D: Undressing the infant completely for assessments can lead to rapid heat loss and should be avoided to maintain the baby's body temperature.
What is a routine health provider visiting schedule for a newborn in their first year of life, beginning at 1 month of age?
- A. 1 month, 2 months, 4 months, 6 months, 9 months, and 12 months of age
- B. 1 month to 12 months, visiting once each month
- C. 1 month, 3 months, 6 months, 9 months, and 12 months
- D. 1 month, 3 months, 6 months, 12 months
Correct Answer: A
Rationale: Routine visits occur at 1, 2, 4, 6, 9, and 12 months.

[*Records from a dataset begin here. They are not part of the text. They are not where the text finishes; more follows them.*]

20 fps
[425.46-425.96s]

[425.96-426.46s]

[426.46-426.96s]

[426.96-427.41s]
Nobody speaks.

The nurse recommends skin-to-skin contact immediately following the birth of a newborn because it reduces what type of heat loss?
- A. radiation
- B. convection
- C. conduction
- D. evaporation
Correct Answer: D
Rationale: The correct answer is D: evaporation. Skin-to-skin contact reduces evaporative heat loss by preventing the newborn's skin from losing heat through evaporation of amniotic fluid. This is effective in helping the baby maintain a stable body temperature. Radiation (A), convection (B), and conduction (C) are other types of heat loss that are not specifically addressed by skin-to-skin contact immediately after birth.
The nurse provides education on care after a first trimester loss. What is an example of communication with a patient that demonstrates effective aftercare education?

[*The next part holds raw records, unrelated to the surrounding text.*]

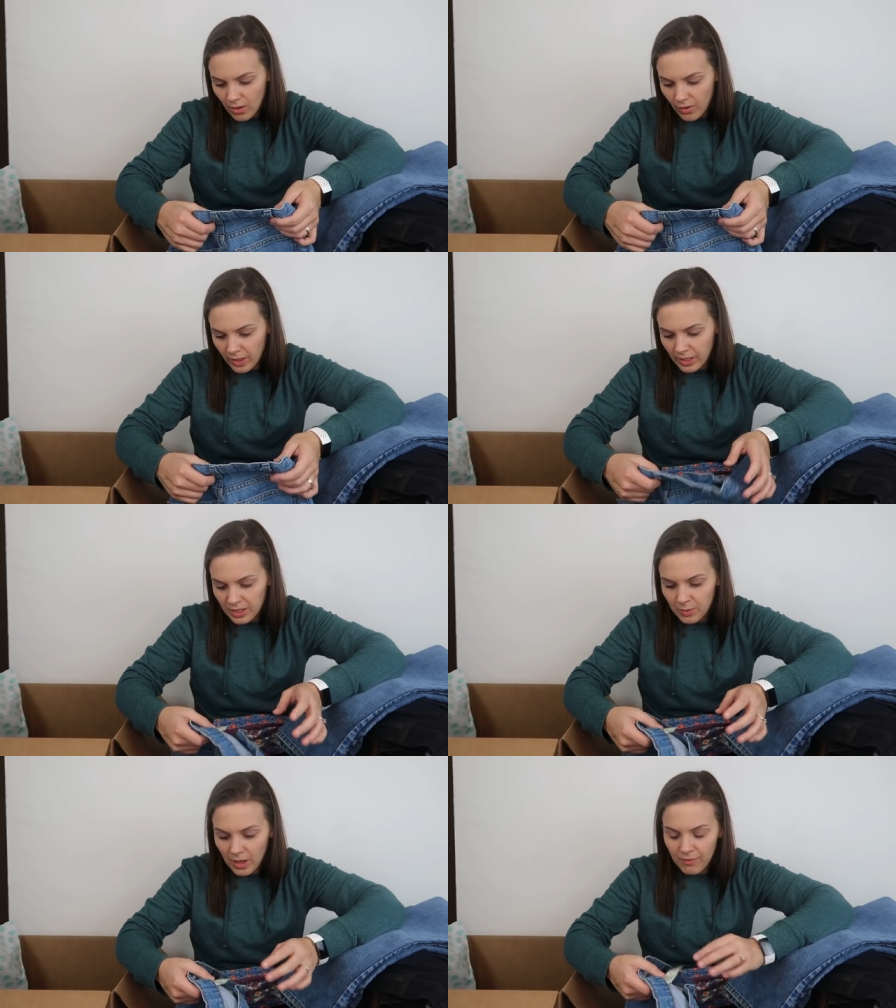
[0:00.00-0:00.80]
All right,
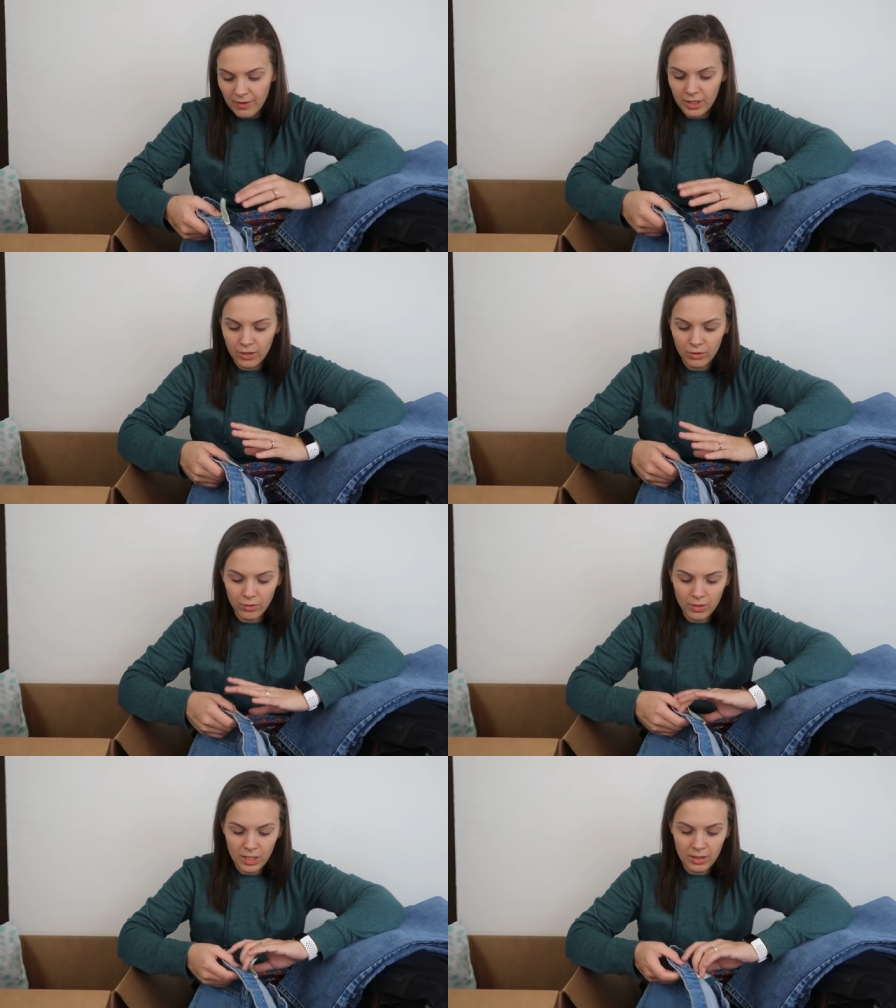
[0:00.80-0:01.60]
next we have Faded
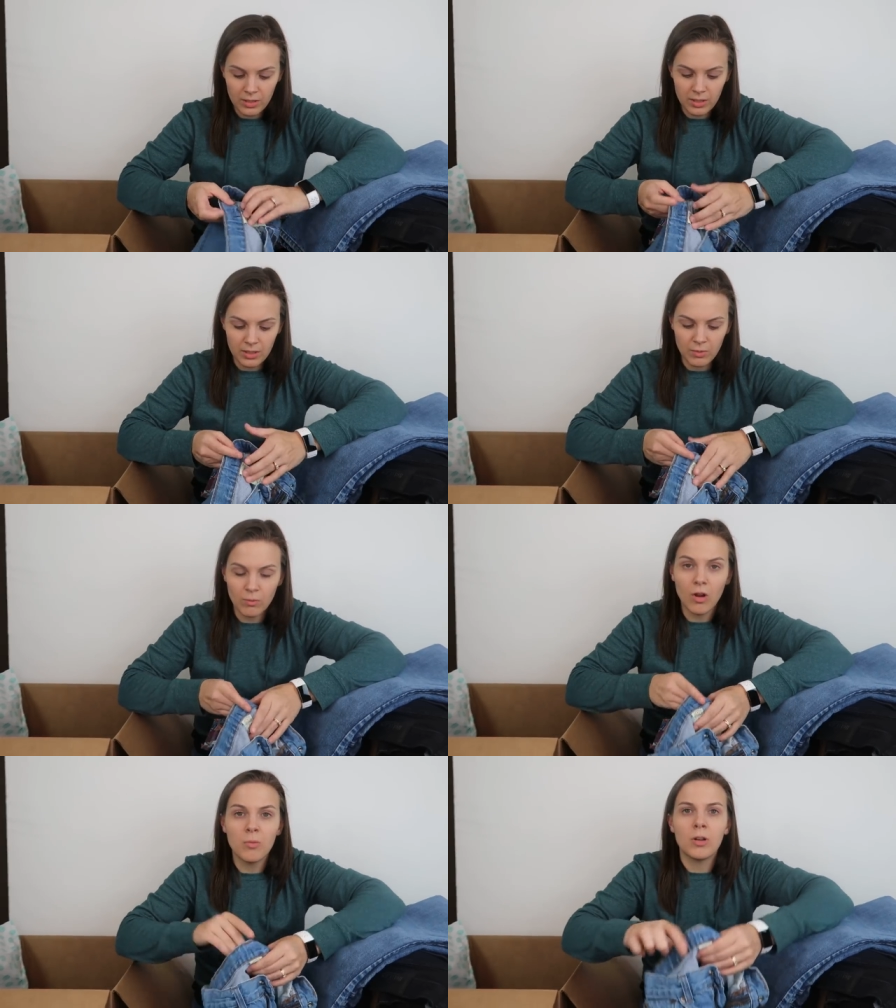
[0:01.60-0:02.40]
Glory. This is a
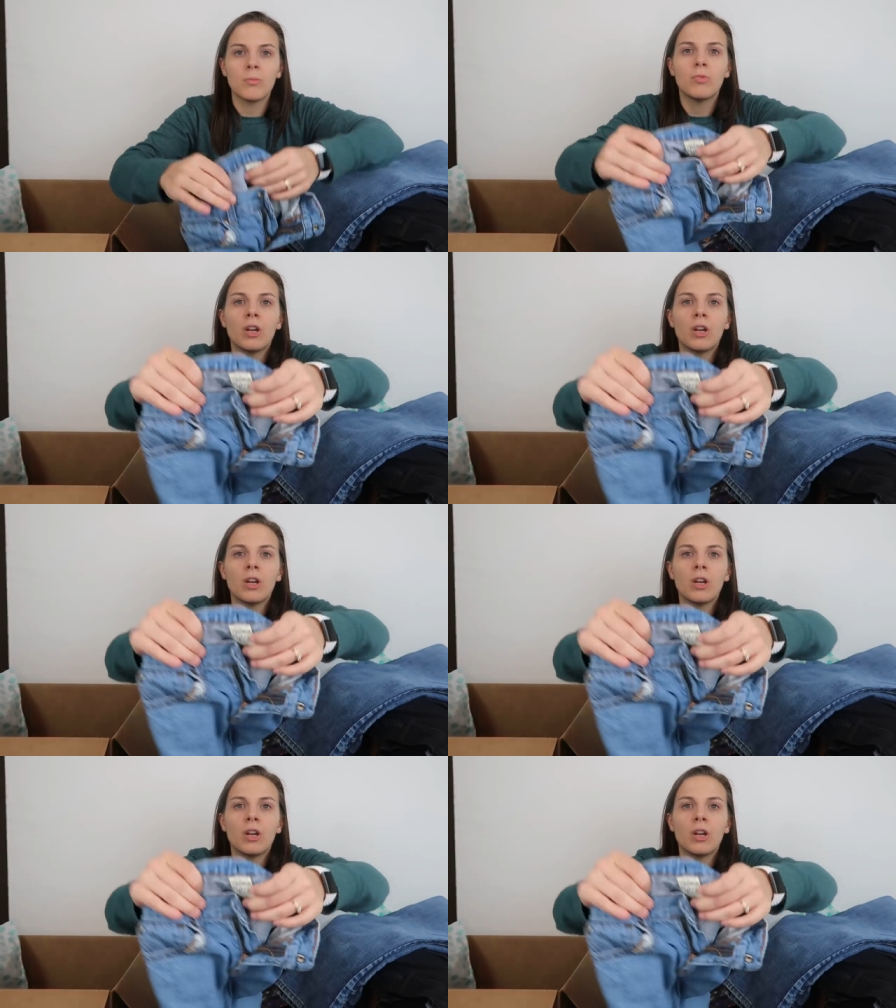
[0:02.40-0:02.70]
Walmart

- A. You will need to follow up with us in several weeks. We want to make sure you are doing well.
- B. You should call us if you are bleeding and soaking 4 maxi pads in a day.
- C. Your period will return in 2 weeks.
- D. You should wait 2 months before having intercourse.
Correct Answer: A
Rationale: Follow-up care ensures the patient's physical and emotional well-being.